**Task to carry out:**
Your copy should hold every record verbatim and none of the pictures.

BEGIN Material to process

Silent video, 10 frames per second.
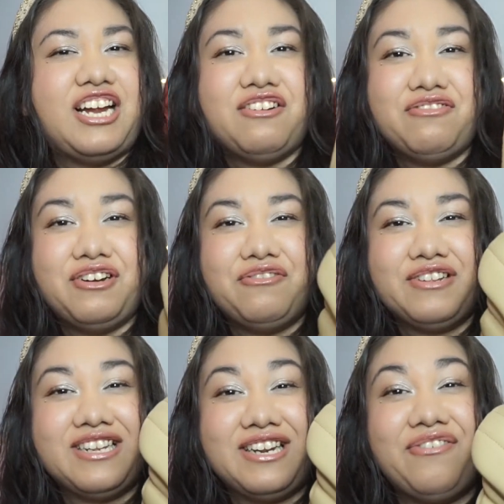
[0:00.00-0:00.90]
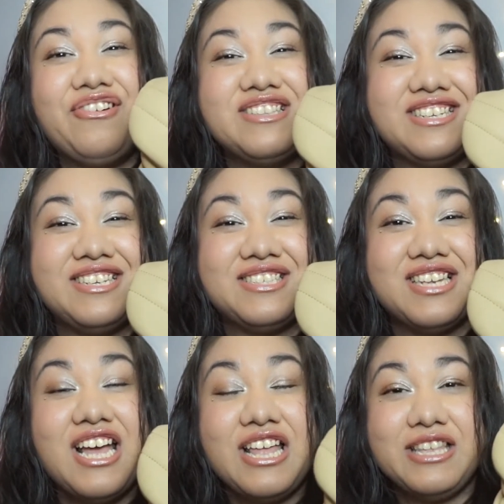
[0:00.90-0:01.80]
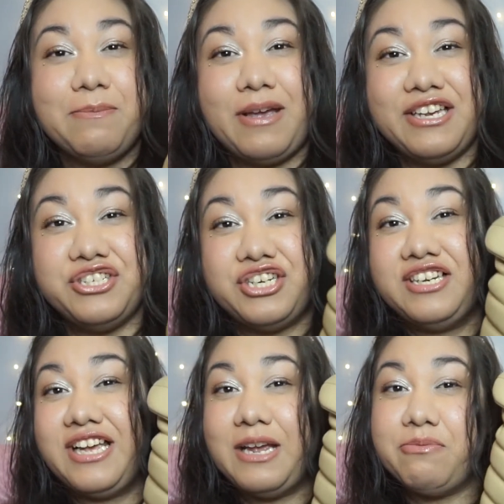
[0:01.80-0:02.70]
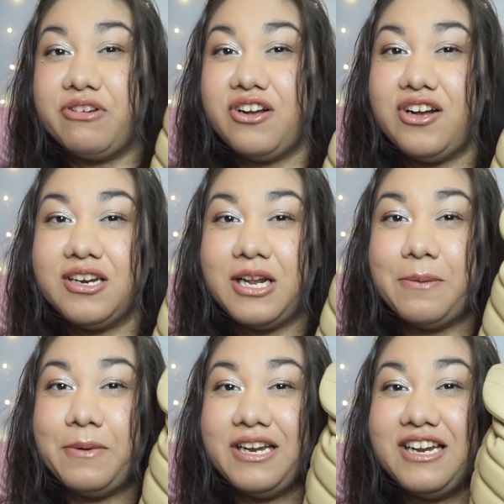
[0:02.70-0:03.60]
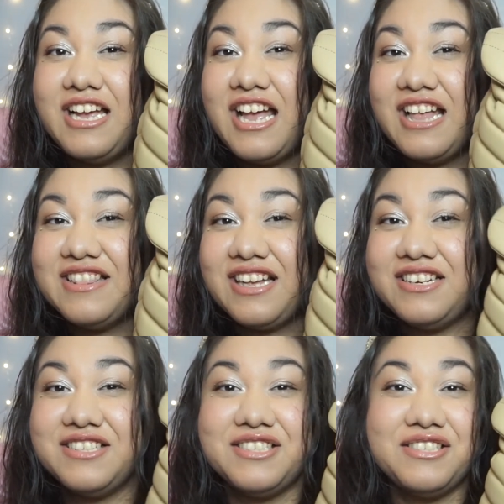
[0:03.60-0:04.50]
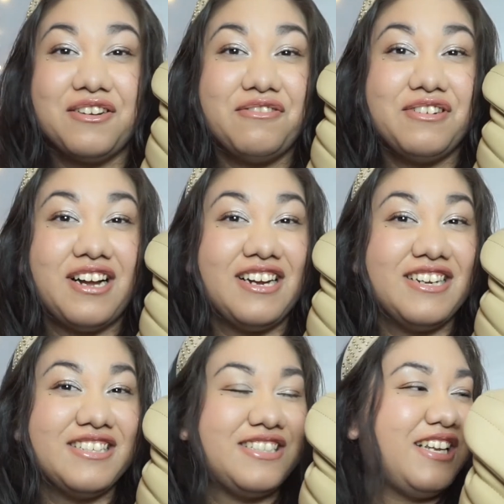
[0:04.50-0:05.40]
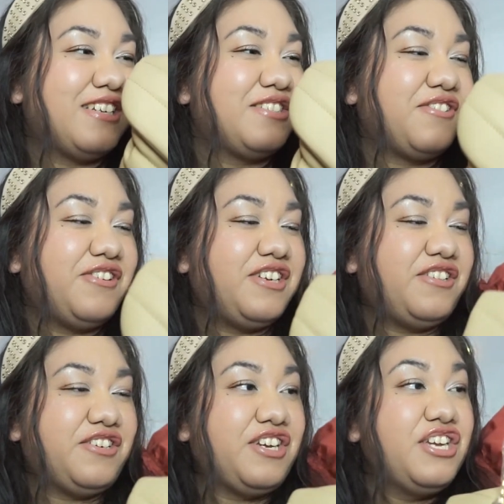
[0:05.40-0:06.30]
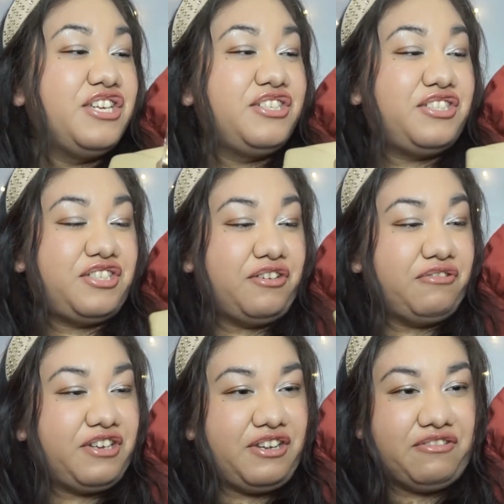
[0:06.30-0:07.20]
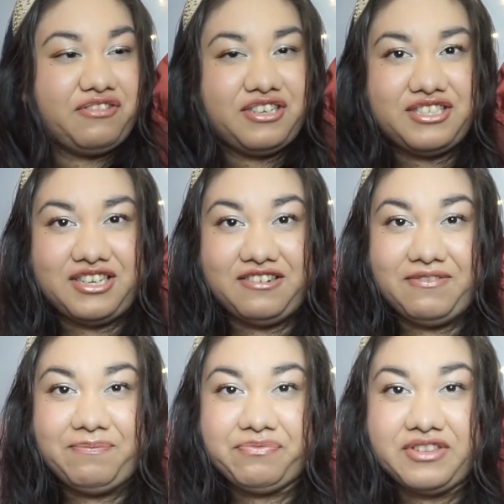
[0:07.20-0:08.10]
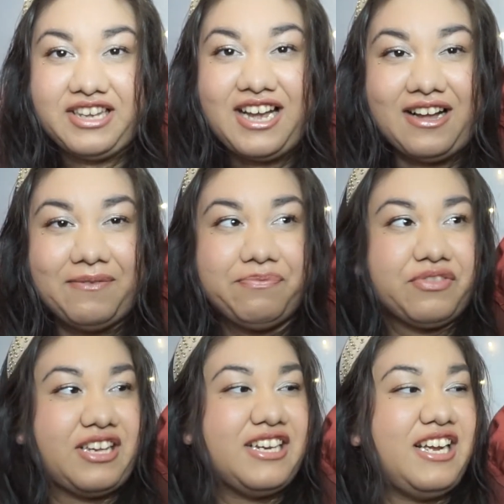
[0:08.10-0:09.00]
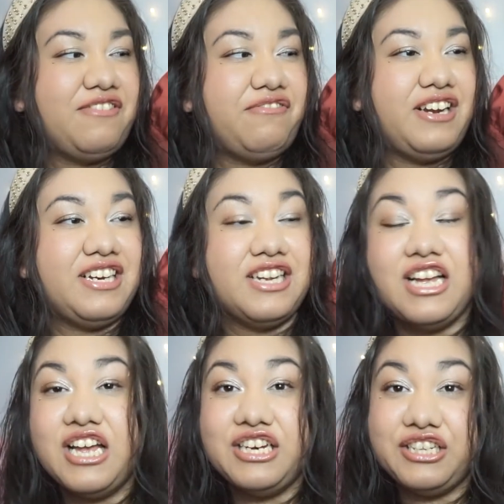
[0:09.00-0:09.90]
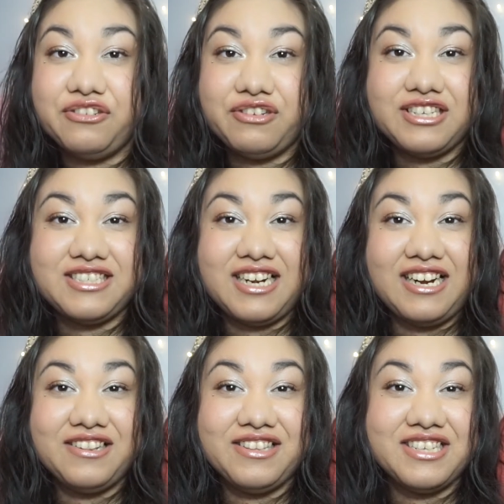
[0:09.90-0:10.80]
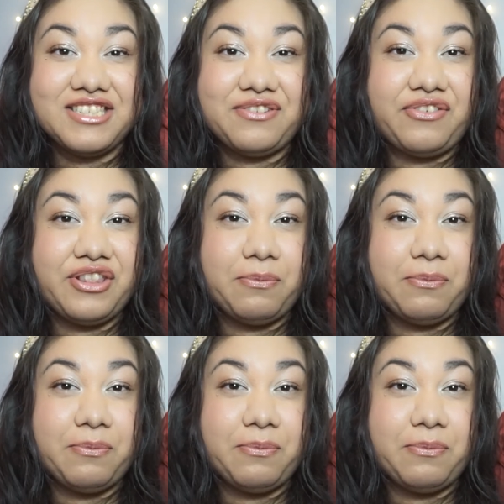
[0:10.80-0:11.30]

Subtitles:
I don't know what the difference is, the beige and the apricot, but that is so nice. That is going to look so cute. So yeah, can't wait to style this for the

END Material to process

**Exercise output:**
Silent video, 10 frames per second.
[0:00.00-0:00.90]
[0:00.90-0:01.80]
[0:01.80-0:02.70]
[0:02.70-0:03.60]
[0:03.60-0:04.50]
[0:04.50-0:05.40]
[0:05.40-0:06.30]
[0:06.30-0:07.20]
[0:07.20-0:08.10]
[0:08.10-0:09.00]
[0:09.00-0:09.90]
[0:09.90-0:10.80]
[0:10.80-0:11.30]

Subtitles:
I don't know what the difference is, the beige and the apricot, but that is so nice. That is going to look so cute. So yeah, can't wait to style this for the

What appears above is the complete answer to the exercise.